- _Exercise details_: Word for word, set down the records and skip each picture.

- _Available records_:
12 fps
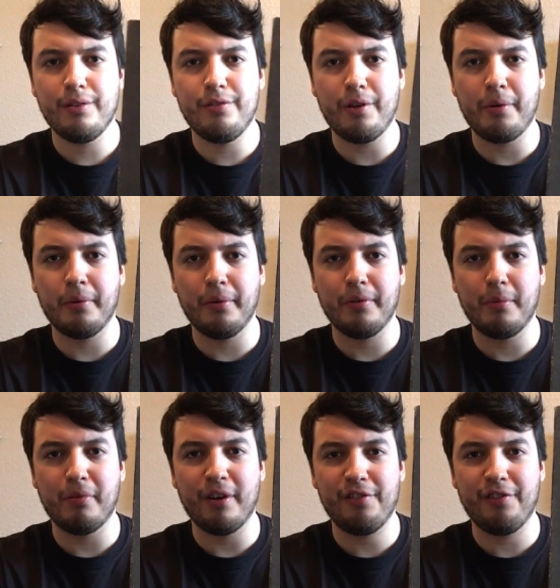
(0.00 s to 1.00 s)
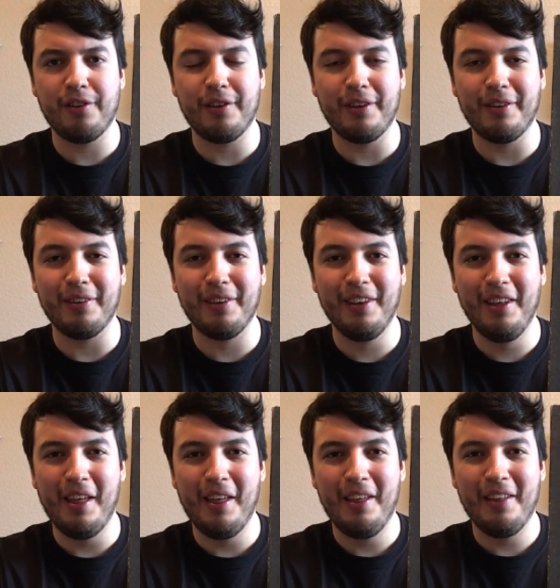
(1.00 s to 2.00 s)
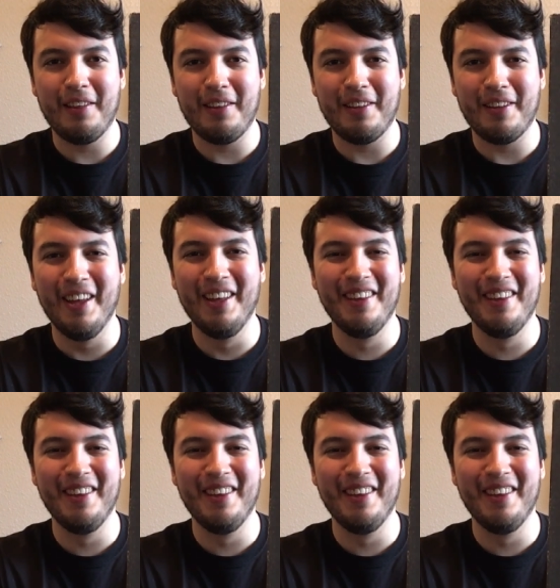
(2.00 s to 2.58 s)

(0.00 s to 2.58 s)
general depression and uh,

- _Answer for the task_:
12 fps
(0.00 s to 1.00 s)
(1.00 s to 2.00 s)
(2.00 s to 2.58 s)

(0.00 s to 2.58 s)
general depression and uh,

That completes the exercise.